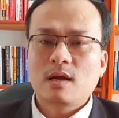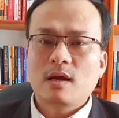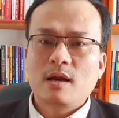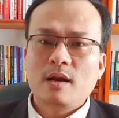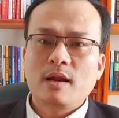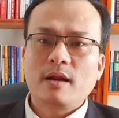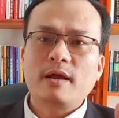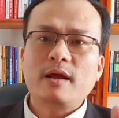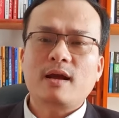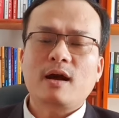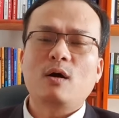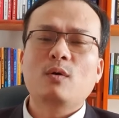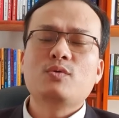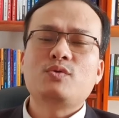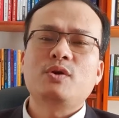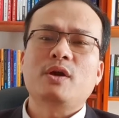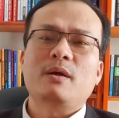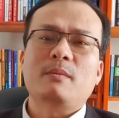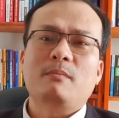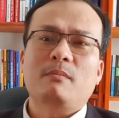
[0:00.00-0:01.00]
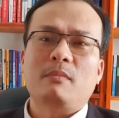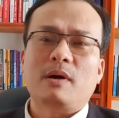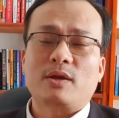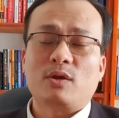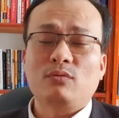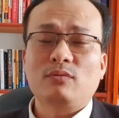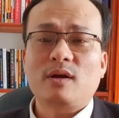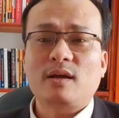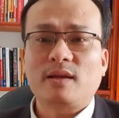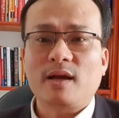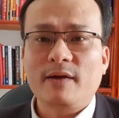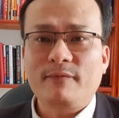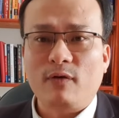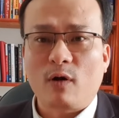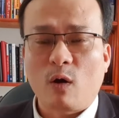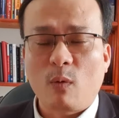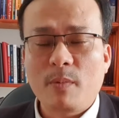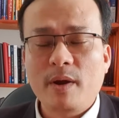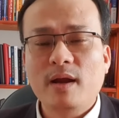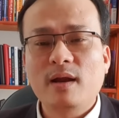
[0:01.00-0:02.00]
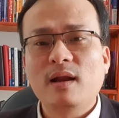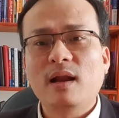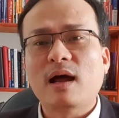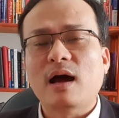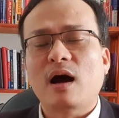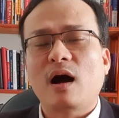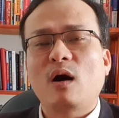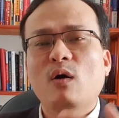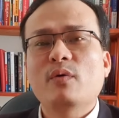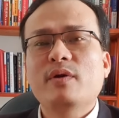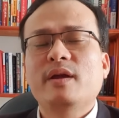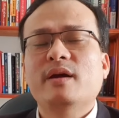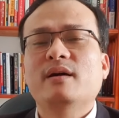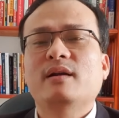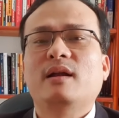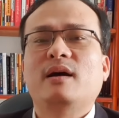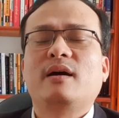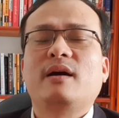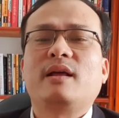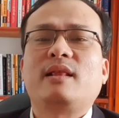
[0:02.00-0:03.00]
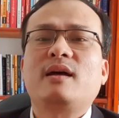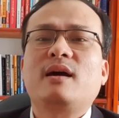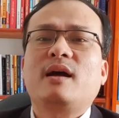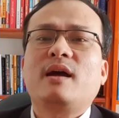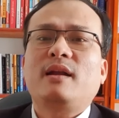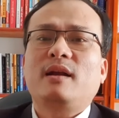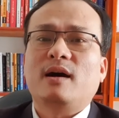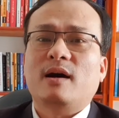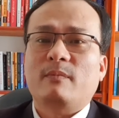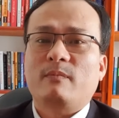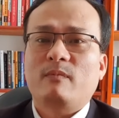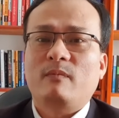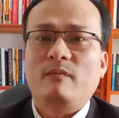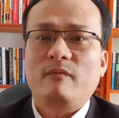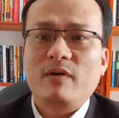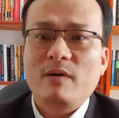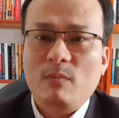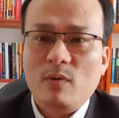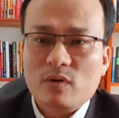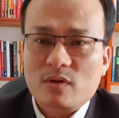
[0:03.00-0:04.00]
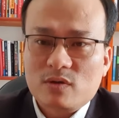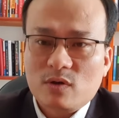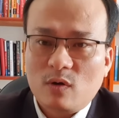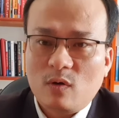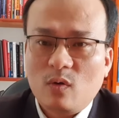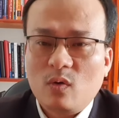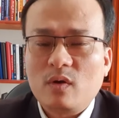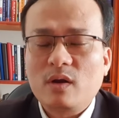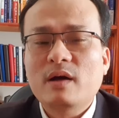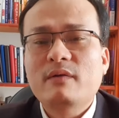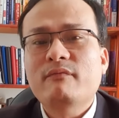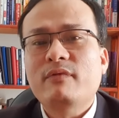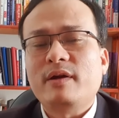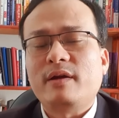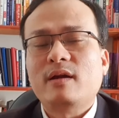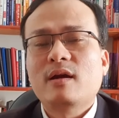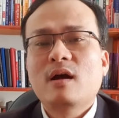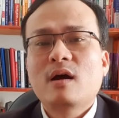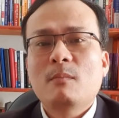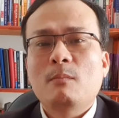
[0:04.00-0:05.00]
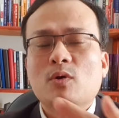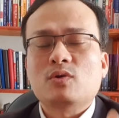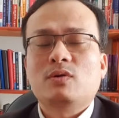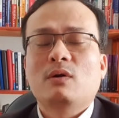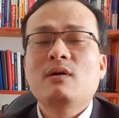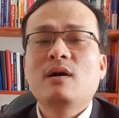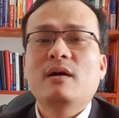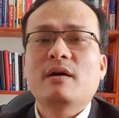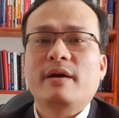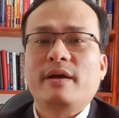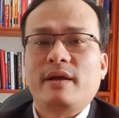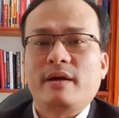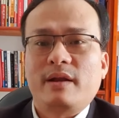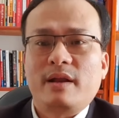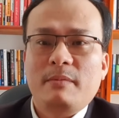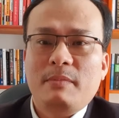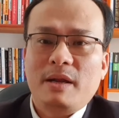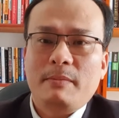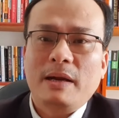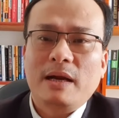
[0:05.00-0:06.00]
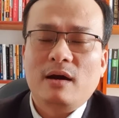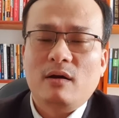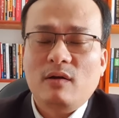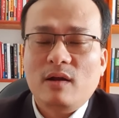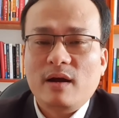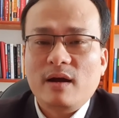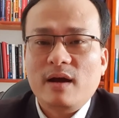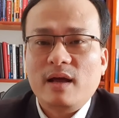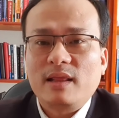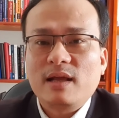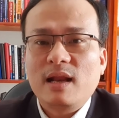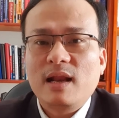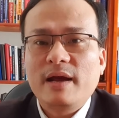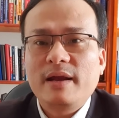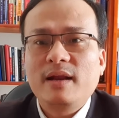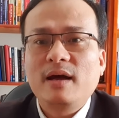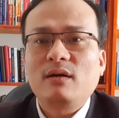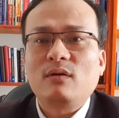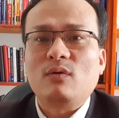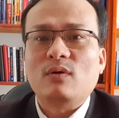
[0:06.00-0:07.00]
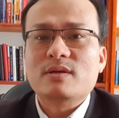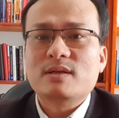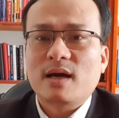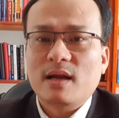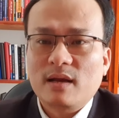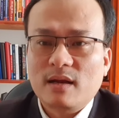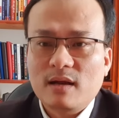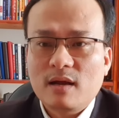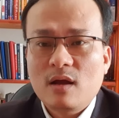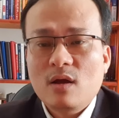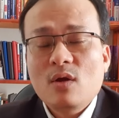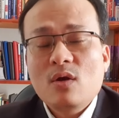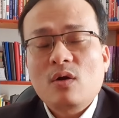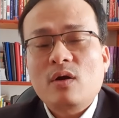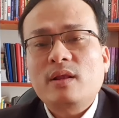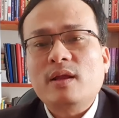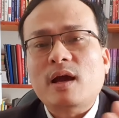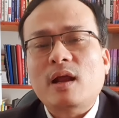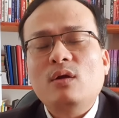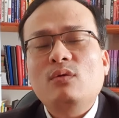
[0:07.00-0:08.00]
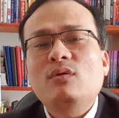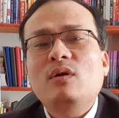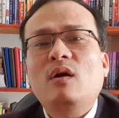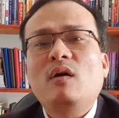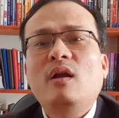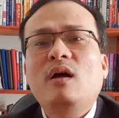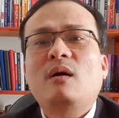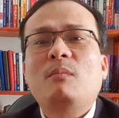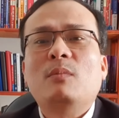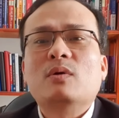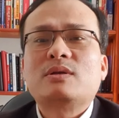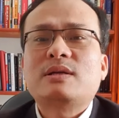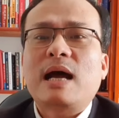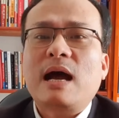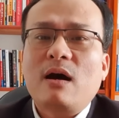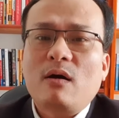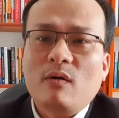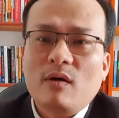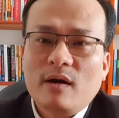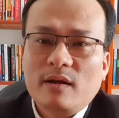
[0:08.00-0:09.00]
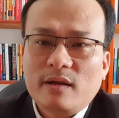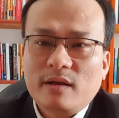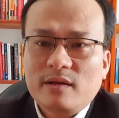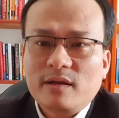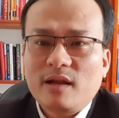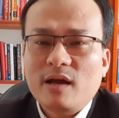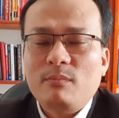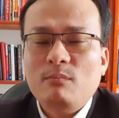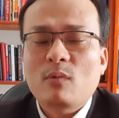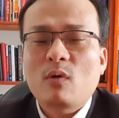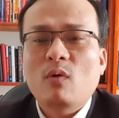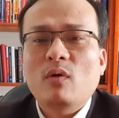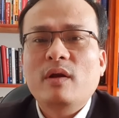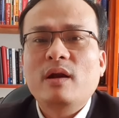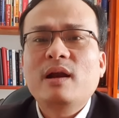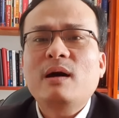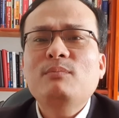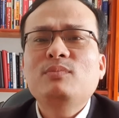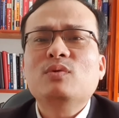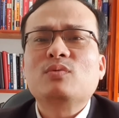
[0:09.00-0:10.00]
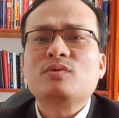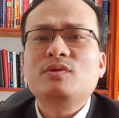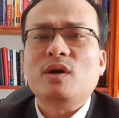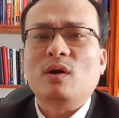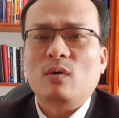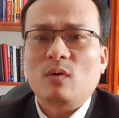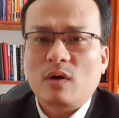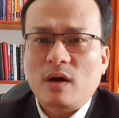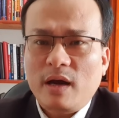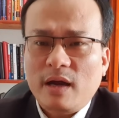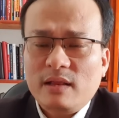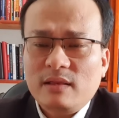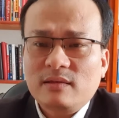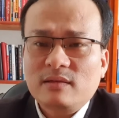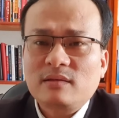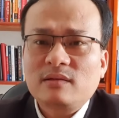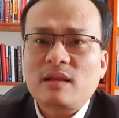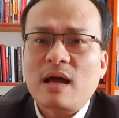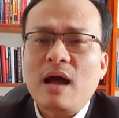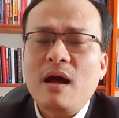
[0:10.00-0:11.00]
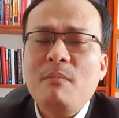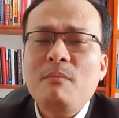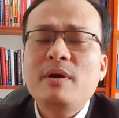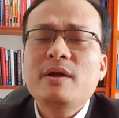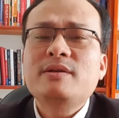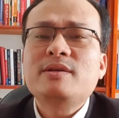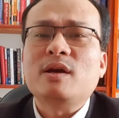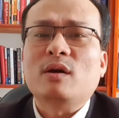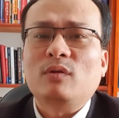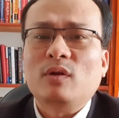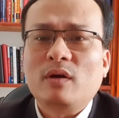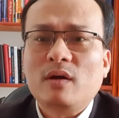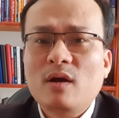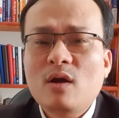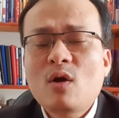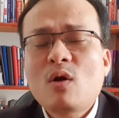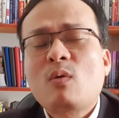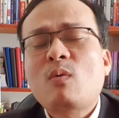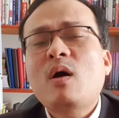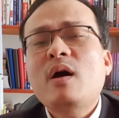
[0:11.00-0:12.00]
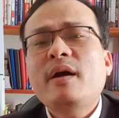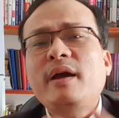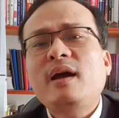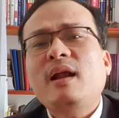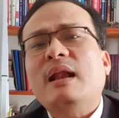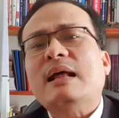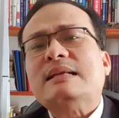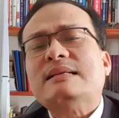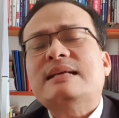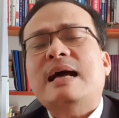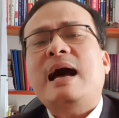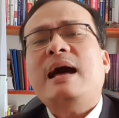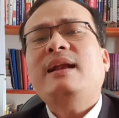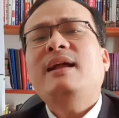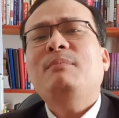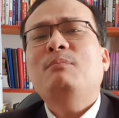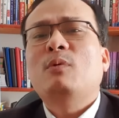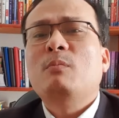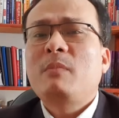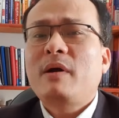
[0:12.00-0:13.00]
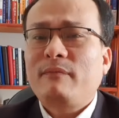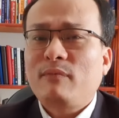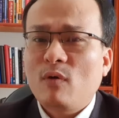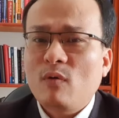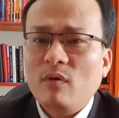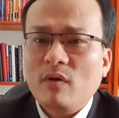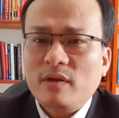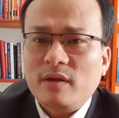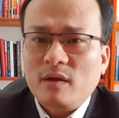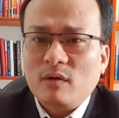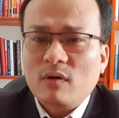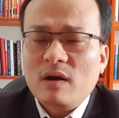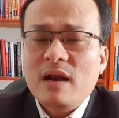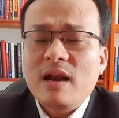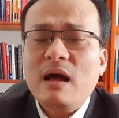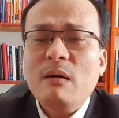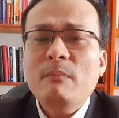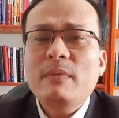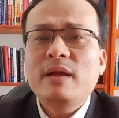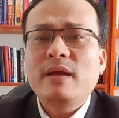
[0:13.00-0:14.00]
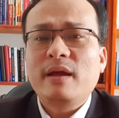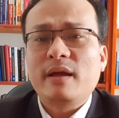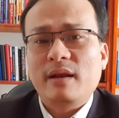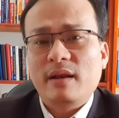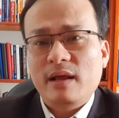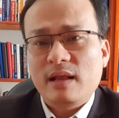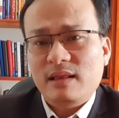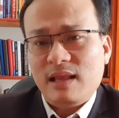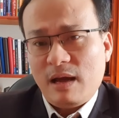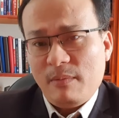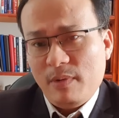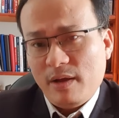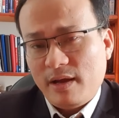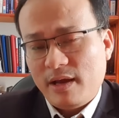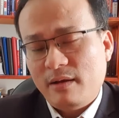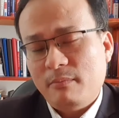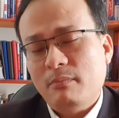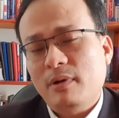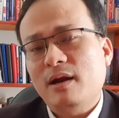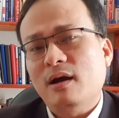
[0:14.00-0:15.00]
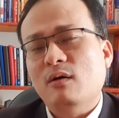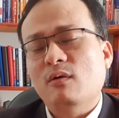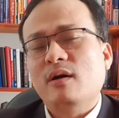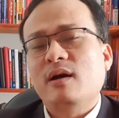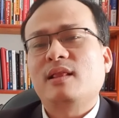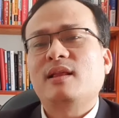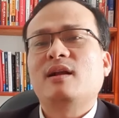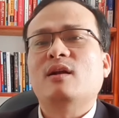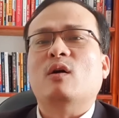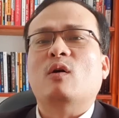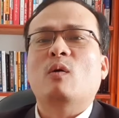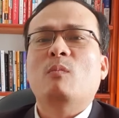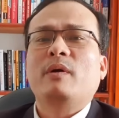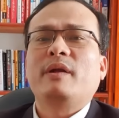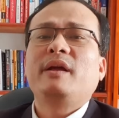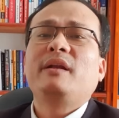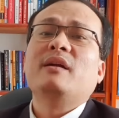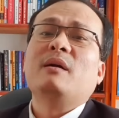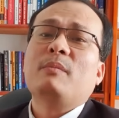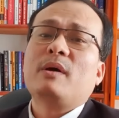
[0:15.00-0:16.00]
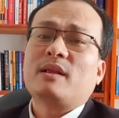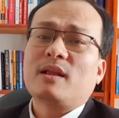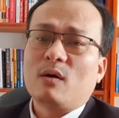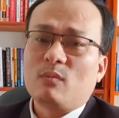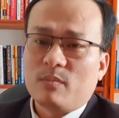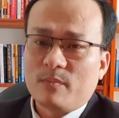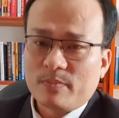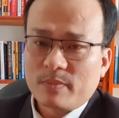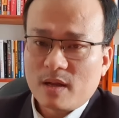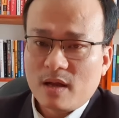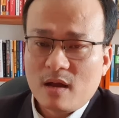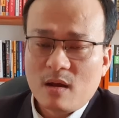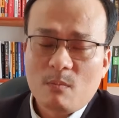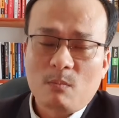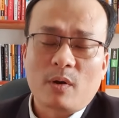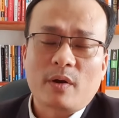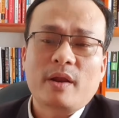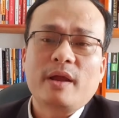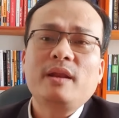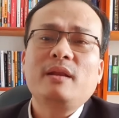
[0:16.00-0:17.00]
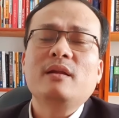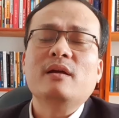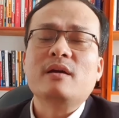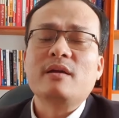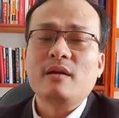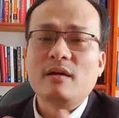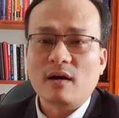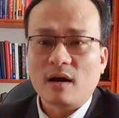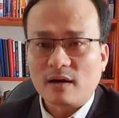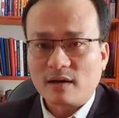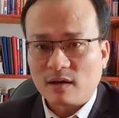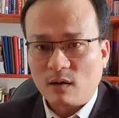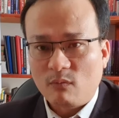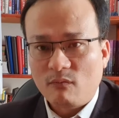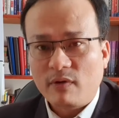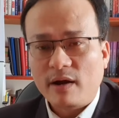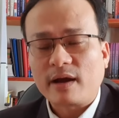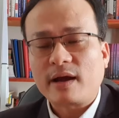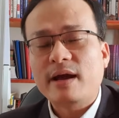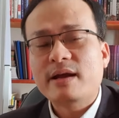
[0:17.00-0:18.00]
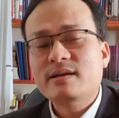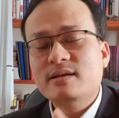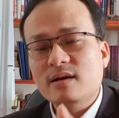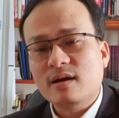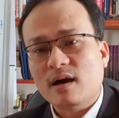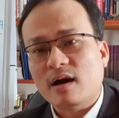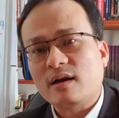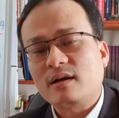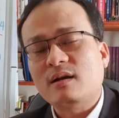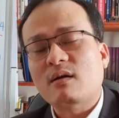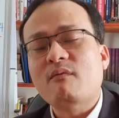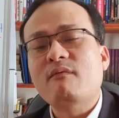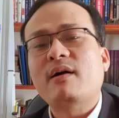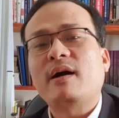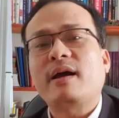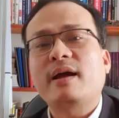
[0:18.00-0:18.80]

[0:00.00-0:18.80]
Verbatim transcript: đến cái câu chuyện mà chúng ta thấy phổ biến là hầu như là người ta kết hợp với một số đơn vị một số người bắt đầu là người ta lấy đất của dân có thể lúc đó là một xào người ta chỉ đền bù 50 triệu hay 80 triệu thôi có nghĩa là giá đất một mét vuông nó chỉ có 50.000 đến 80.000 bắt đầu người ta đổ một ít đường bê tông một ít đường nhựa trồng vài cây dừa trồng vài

────────────────────

◆ **Exercise**: Return an exact transcription of the material, with its pictures left out.

◆ **Written reply**:
[0:00.00-0:01.00]
[0:01.00-0:02.00]
[0:02.00-0:03.00]
[0:03.00-0:04.00]
[0:04.00-0:05.00]
[0:05.00-0:06.00]
[0:06.00-0:07.00]
[0:07.00-0:08.00]
[0:08.00-0:09.00]
[0:09.00-0:10.00]
[0:10.00-0:11.00]
[0:11.00-0:12.00]
[0:12.00-0:13.00]
[0:13.00-0:14.00]
[0:14.00-0:15.00]
[0:15.00-0:16.00]
[0:16.00-0:17.00]
[0:17.00-0:18.00]
[0:18.00-0:18.80]

[0:00.00-0:18.80]
Verbatim transcript: đến cái câu chuyện mà chúng ta thấy phổ biến là hầu như là người ta kết hợp với một số đơn vị một số người bắt đầu là người ta lấy đất của dân có thể lúc đó là một xào người ta chỉ đền bù 50 triệu hay 80 triệu thôi có nghĩa là giá đất một mét vuông nó chỉ có 50.000 đến 80.000 bắt đầu người ta đổ một ít đường bê tông một ít đường nhựa trồng vài cây dừa trồng vài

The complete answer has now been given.